Gina looked scornful. “Oh, Dad! This isn’t the Dark Ages anymore! I’m going to ask a boy myself. I’m not going to wait around for some nerd to ask me when I could ask whoever I want in the first place. My piano teacher says it’s demeaning to women to—”

“Yeah, I heard that line before.” Joe growled, “Pretty soon Nora is going to start charging me for more than piano lessons. So if you’re going to ask somebody, why haven’t you done it yet?”

“I haven’t gotten around to it, that’s all!” Gina’s voice rose petulantly. “You’re not the only one who’s busy around here, y’know!”

“Okay, okay,” said Joe, placating his hot-tempered child before she really blew up. “I’ll leave that part up to you. But if you need money for a dress or anything else in that department, I’ll be happy to give you whatever you need—within reason.”

“What’s within reason?”

Joe hadn’t the faintest idea how much a dress was going to cost—fifty dollars, maybe? But somehow he knew it would be a tactical error to admit such a failing. He said, “I’ll think about it and get back to you. In the meantime, you can concentrate on finding a date.”

“I can manage that, I think.”

“Can you manage to fix us a salad, too?”

“Okay,” said Gina, hopping off her stool to help. She hugged Joe from behind first and said, “I love you, Daddy. You’re so understanding. You’re the best father in the whole world!”

Joe grinned. He was wrapped around his daughter’s little finger, and he knew it. He’d give Gina a hundred dollars for a dress. She deserved the best, after all.

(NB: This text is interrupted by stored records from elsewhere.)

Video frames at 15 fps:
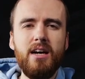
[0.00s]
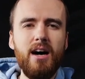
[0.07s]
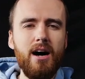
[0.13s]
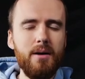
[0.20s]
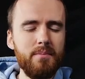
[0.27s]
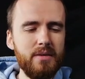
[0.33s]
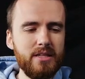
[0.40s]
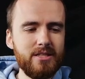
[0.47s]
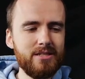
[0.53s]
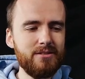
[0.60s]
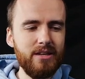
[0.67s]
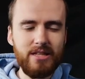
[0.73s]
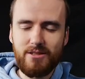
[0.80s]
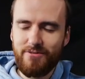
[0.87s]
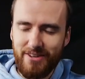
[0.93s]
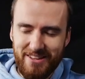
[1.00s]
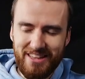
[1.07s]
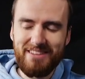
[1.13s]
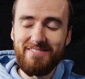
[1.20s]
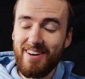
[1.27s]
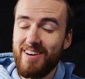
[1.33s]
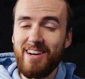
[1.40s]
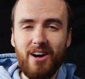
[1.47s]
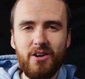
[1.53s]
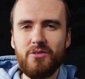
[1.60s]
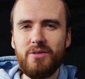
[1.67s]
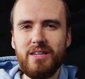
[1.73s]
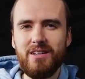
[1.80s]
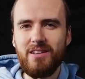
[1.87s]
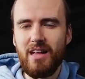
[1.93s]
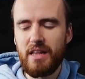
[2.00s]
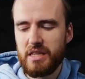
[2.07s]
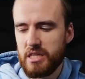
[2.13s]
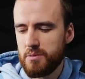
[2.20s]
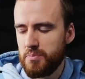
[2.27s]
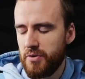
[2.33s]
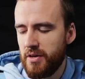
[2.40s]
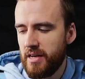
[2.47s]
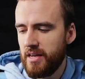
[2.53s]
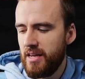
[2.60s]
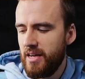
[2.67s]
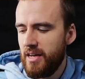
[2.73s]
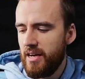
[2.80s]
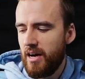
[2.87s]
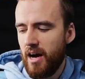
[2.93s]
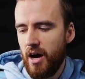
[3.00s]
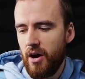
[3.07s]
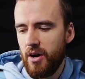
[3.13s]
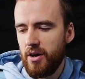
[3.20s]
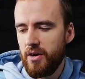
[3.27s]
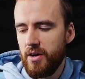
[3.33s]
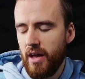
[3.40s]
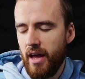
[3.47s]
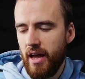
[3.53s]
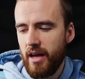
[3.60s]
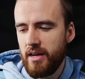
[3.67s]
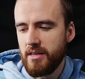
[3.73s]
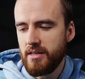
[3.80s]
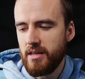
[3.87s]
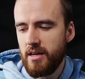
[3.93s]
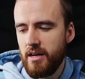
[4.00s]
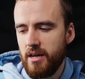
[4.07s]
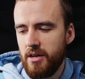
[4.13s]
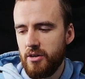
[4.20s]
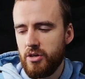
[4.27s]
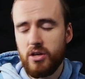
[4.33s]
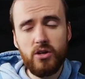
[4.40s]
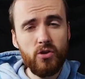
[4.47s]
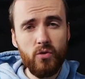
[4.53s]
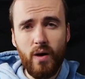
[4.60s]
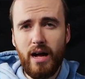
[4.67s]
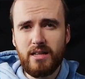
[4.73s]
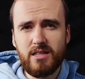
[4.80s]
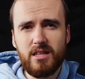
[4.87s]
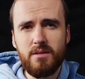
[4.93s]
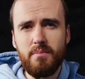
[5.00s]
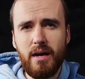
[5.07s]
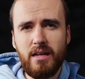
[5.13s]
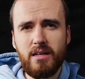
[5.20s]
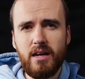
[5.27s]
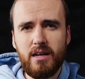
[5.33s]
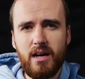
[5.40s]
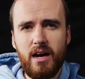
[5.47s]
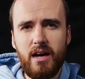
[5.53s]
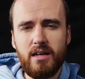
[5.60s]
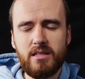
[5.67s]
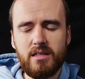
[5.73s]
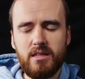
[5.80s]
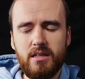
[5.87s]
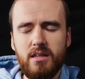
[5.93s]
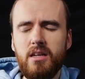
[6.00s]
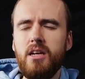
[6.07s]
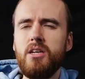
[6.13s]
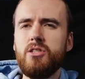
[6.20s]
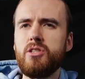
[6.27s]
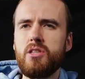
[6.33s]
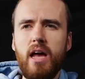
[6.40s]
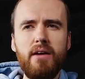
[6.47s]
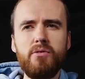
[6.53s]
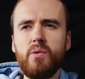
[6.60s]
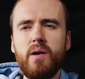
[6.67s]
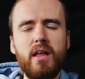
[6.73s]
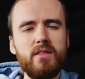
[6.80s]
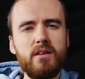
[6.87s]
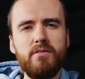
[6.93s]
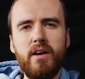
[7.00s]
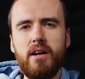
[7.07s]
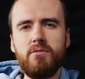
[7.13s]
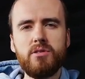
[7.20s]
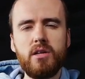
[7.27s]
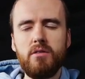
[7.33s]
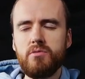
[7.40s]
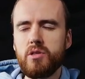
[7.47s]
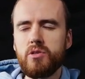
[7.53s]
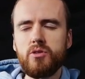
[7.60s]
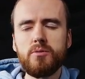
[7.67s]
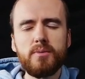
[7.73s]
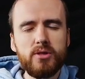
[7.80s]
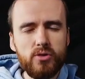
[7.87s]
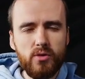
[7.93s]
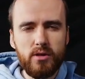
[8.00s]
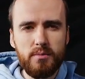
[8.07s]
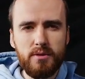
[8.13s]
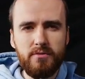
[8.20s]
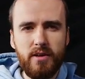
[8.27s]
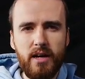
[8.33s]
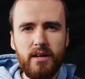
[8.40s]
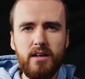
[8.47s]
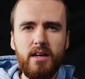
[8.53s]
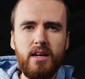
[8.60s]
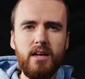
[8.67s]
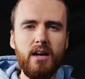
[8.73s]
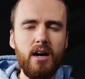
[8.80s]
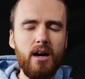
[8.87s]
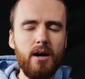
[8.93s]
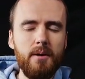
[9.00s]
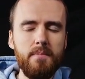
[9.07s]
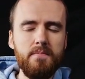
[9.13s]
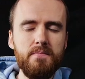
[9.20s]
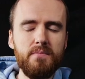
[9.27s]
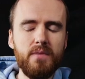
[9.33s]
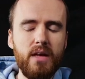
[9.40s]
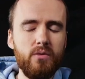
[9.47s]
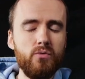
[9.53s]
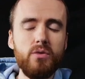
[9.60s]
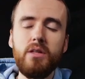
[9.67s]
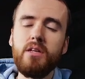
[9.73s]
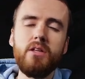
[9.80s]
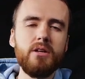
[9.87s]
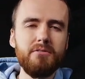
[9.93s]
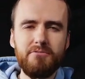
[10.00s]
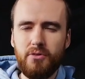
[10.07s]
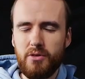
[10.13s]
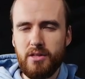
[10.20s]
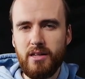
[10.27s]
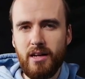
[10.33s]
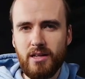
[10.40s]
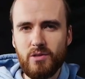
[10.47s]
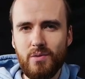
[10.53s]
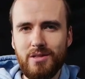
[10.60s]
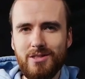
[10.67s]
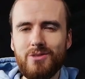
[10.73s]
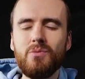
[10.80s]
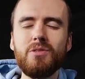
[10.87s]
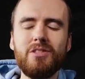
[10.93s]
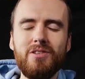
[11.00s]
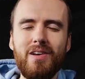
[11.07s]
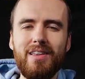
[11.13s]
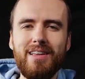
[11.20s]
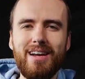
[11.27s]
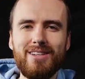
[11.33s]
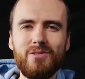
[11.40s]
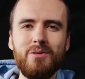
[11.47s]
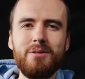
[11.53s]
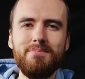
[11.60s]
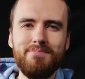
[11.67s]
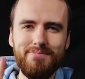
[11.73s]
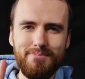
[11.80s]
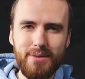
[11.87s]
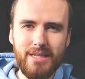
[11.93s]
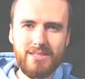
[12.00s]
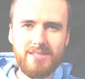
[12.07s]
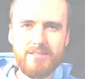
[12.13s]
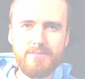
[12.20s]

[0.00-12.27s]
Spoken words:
It's feeling very unreal at this point. And congrats to the main deck guys and just everyone at the event. It was a super enjoyable event, and really looking forward to the next ones. We'll see you on the next one. Peace.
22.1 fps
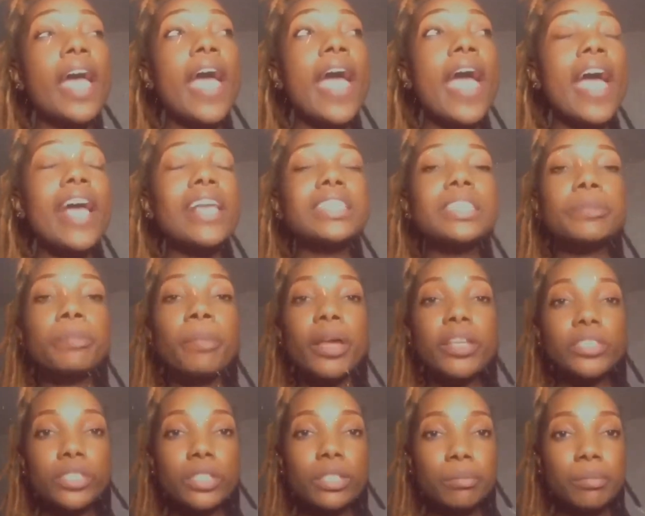
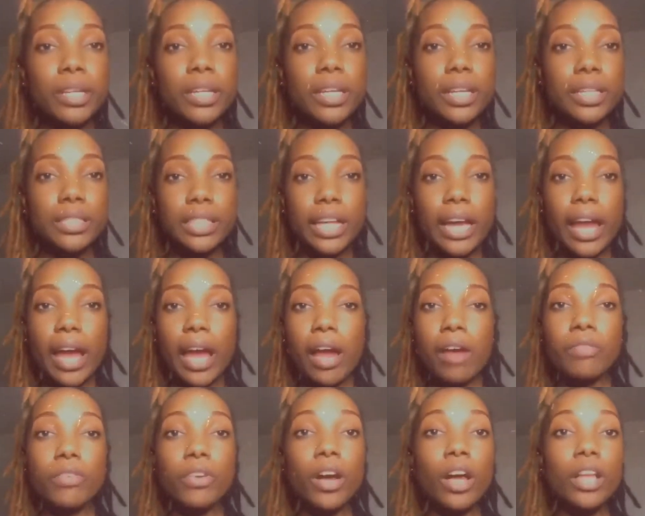especially because I have
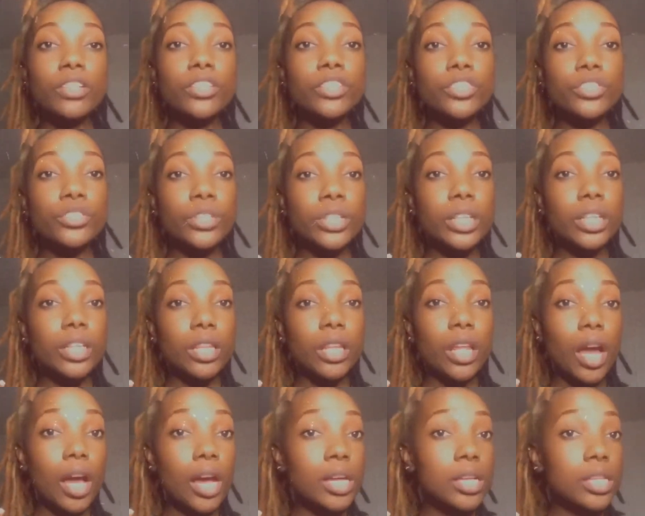color treated
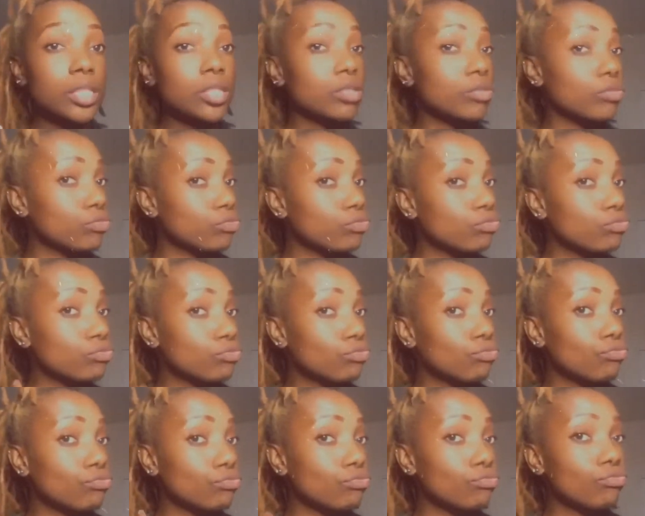locks.
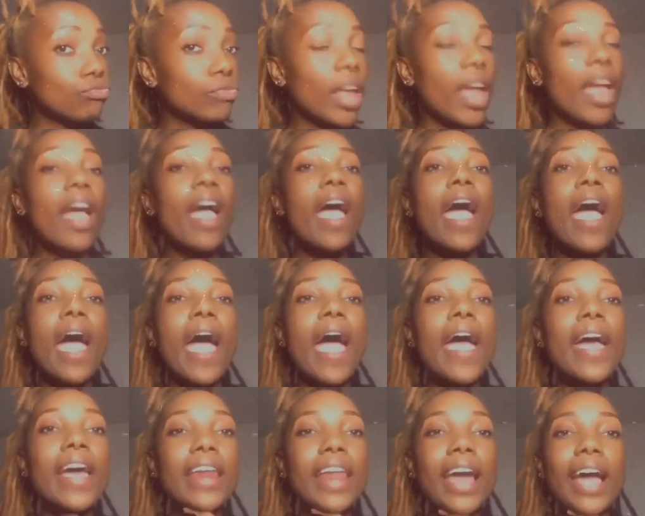
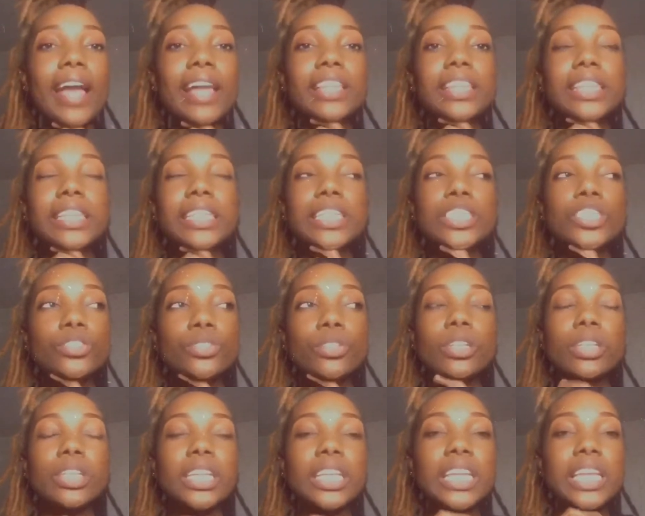And I
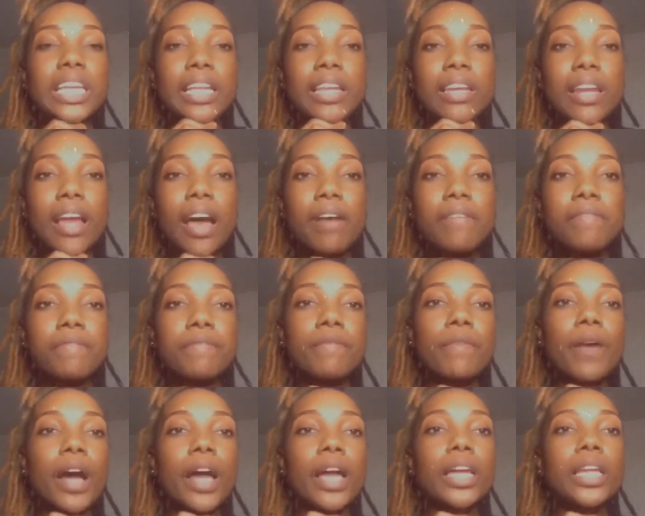literally cannot
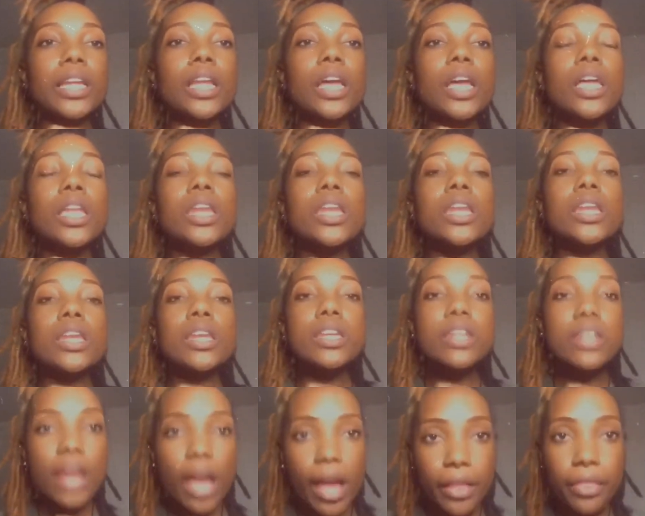find
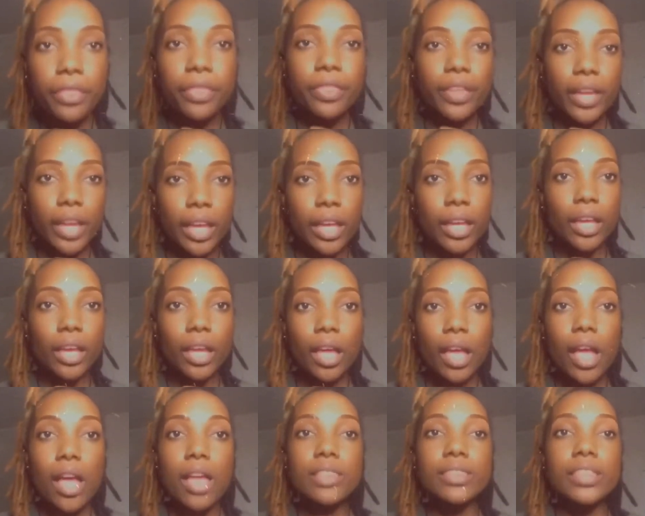nothing
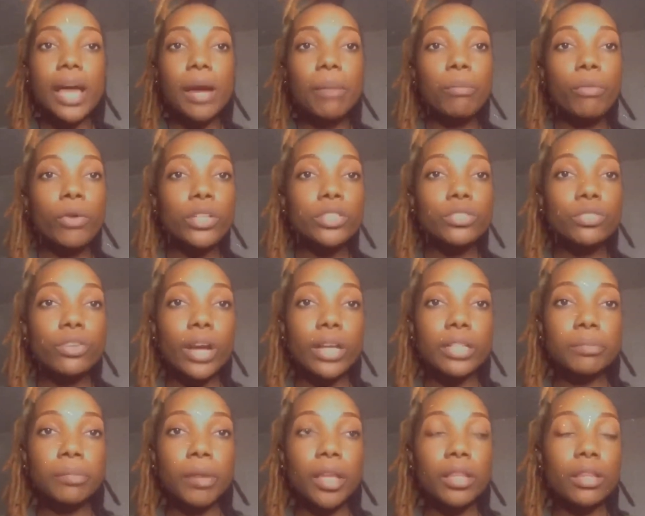that moisturized
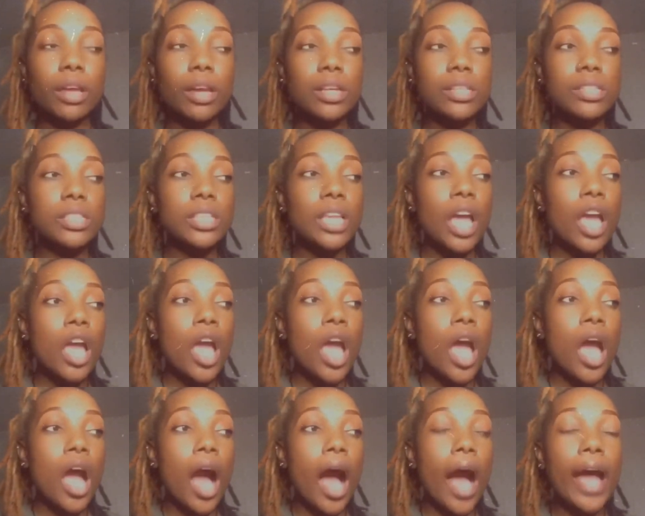my locks.
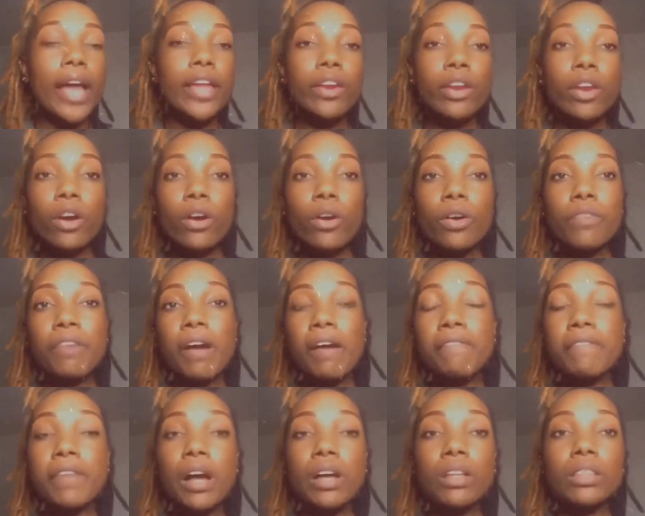I know if I
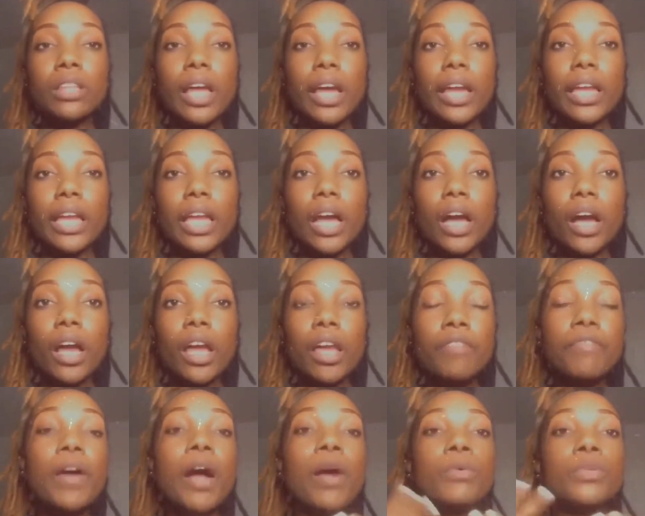found like, if
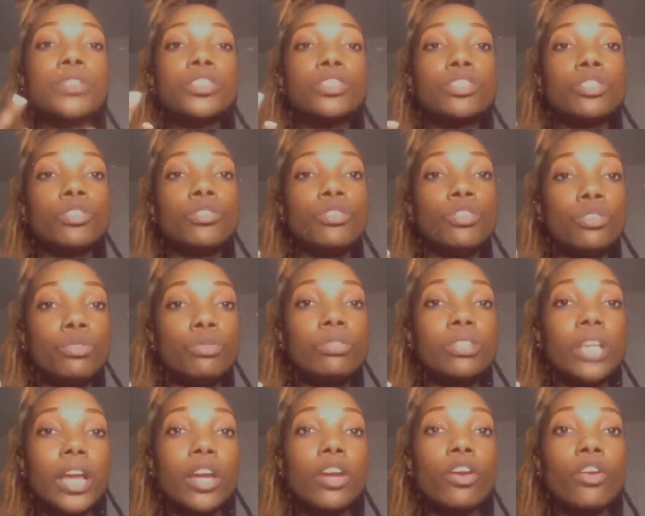I was to use
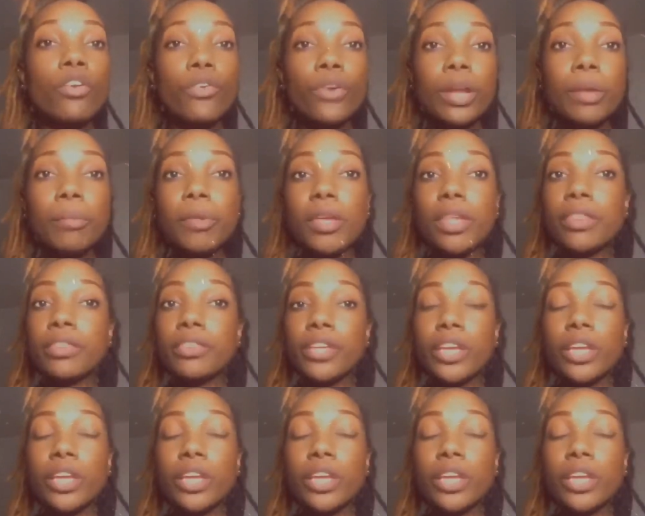like a creamy thick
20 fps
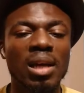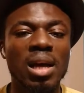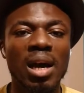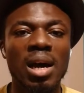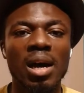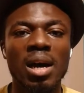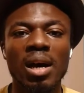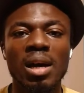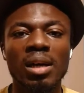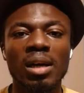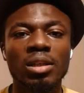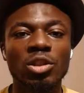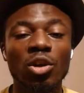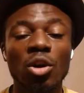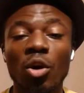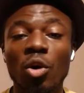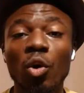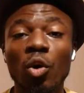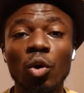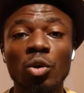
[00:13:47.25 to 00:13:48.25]

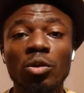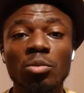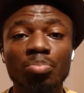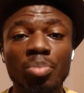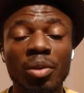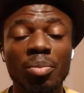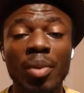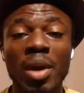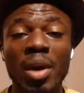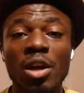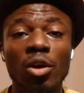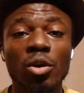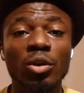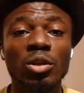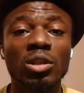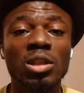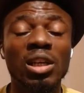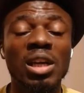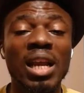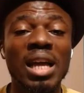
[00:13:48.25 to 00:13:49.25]
prepare your
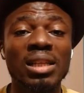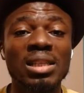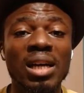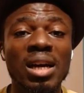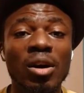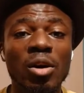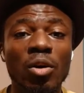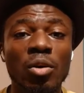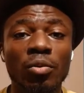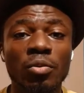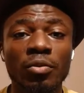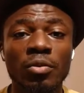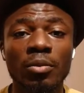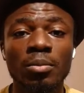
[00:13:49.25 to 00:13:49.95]
own letter of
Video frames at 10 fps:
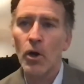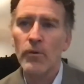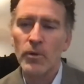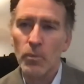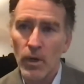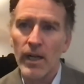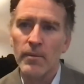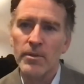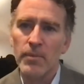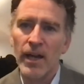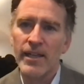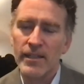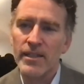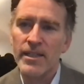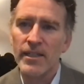overwhelmed by
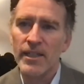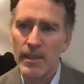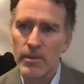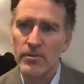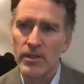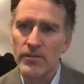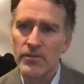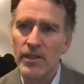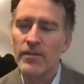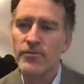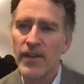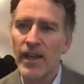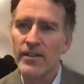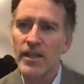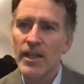illegal immigrants, in effect,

She loosened her hug and said softly, “You know, if you wanted to see the television lady again, I guess I wouldn’t blame you.”

Joe laughed and turned around, cradling Gina in his arms. “What brought that on?”

She didn’t meet his gaze. “I dunno. You’re not a monk, I guess.”

“A monk? Who have you been talking to?” Joe demanded, amused. “Your piano teacher again?”

Gina shrugged. “Maybe. She says you’re an attractive man. She did, honest,” Gina repeated when Joe laughed in disbelief. “She says I can’t keep you all to myself much longer.”